Advantages of treating sponge-gourd waste by mechanical refining on the properties of fiber-based poly(butylene adipate-co-terephthalate)/polylactide biocomposites.

Abstract

This study compares the morphology, thermal, and dynamic-mechanical properties of composites based on polybutylene adipate terephthalate/polylactide biocomposites with sponge gourd waste treated code as R, and non-treated sponge gourd, coded as NR, by mechanical disc refining after milled process. Extrusion followed by compression molding was used to produce biocomposites with fiber contents of 0, 2.5, 5, 10, and 15% wt/wt for R and NR sponge gourd fibers.

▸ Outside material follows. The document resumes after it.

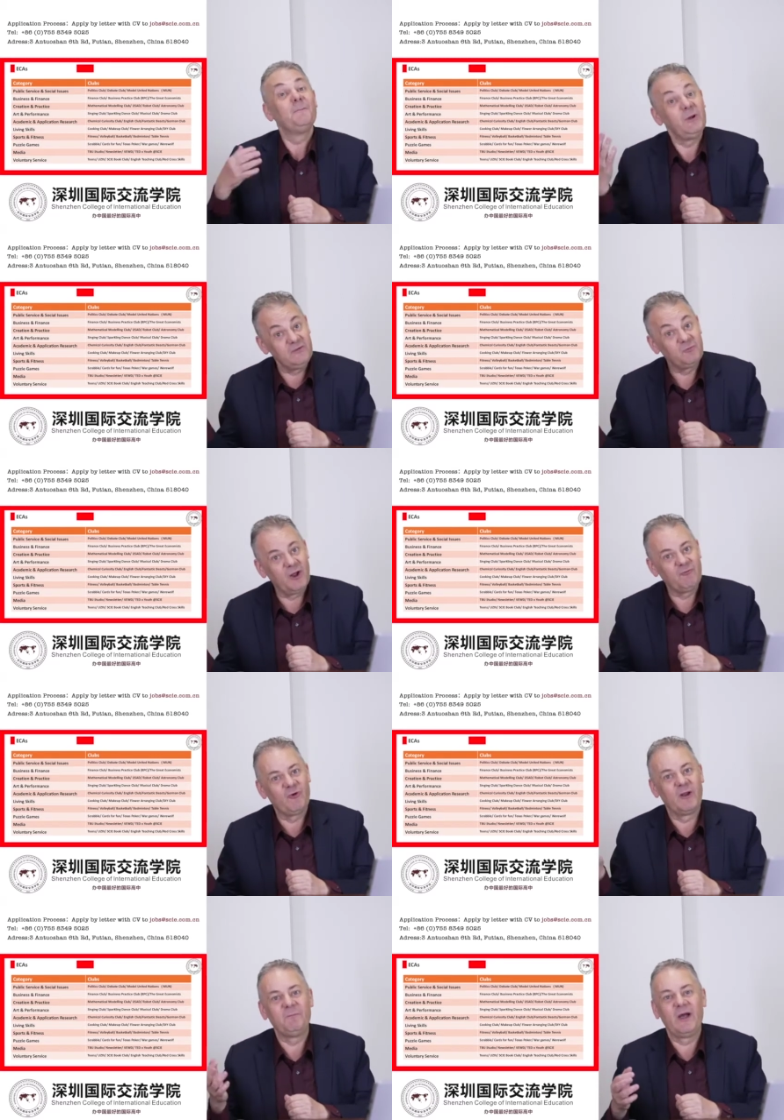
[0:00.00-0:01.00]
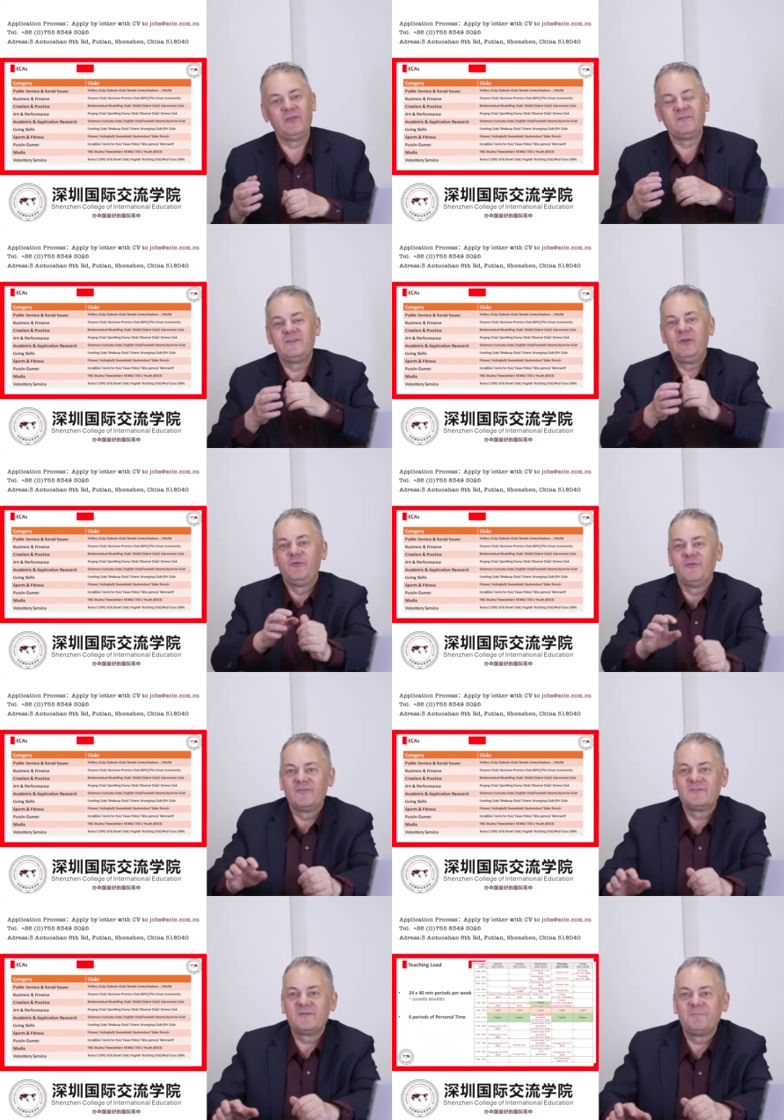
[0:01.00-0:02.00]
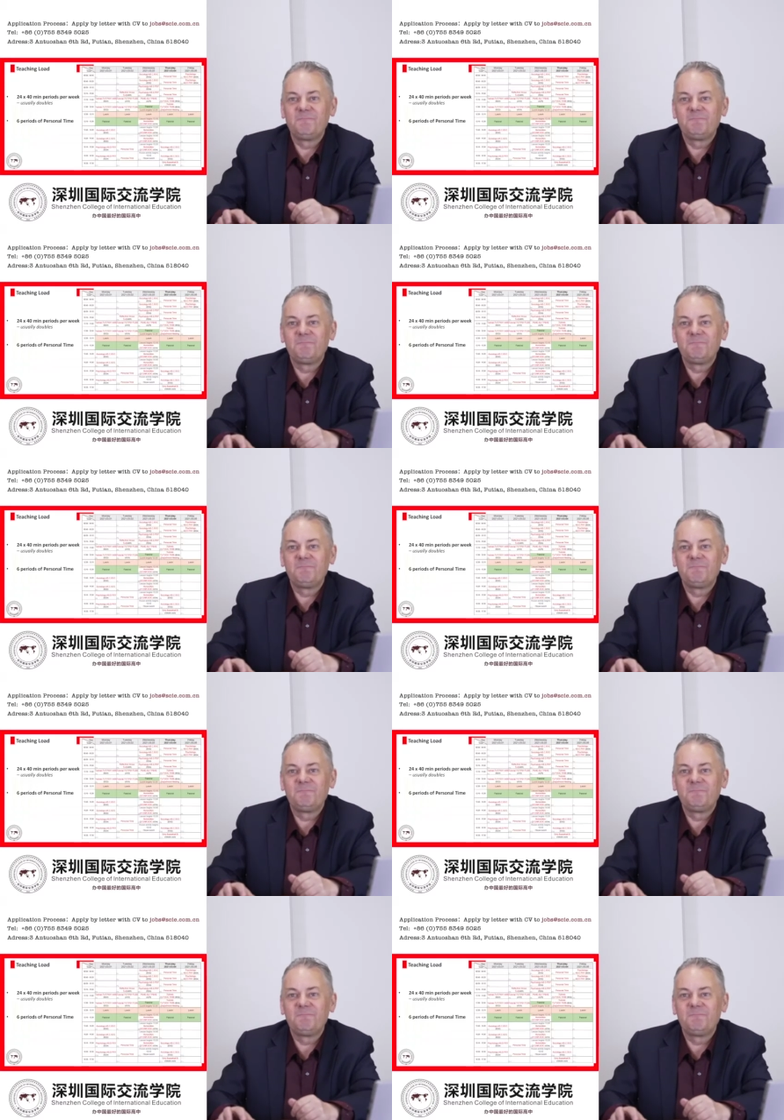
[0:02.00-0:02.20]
but is one run by the students.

Scanning electron microscopy analysis reveals that NR has the morphology of a rigid tubular shape, whereas R is a thinner, twisted, and fibrillated fiber. Regardless of the type of sponge gourd fiber used, the thermal stability of the composite decreases as the sponge gourd content increases. At 25°C, the biocomposite with 10%wt/wt R fiber has the highest storage modulus value. The comparison of Tangent  peak values reveals that the presence of sponge gourd fibers reduces the energy dissipation of the biocomposites. The analysis of the loss modulus at 25°C reveals that R fiber contributes more to the reduction of energy dissipation of the biocomposites than NR. Furthermore, the Cole-Cole plot shows that R and NR fibers are dispersed and do not significantly change the homogeneity of the biopolymer systems.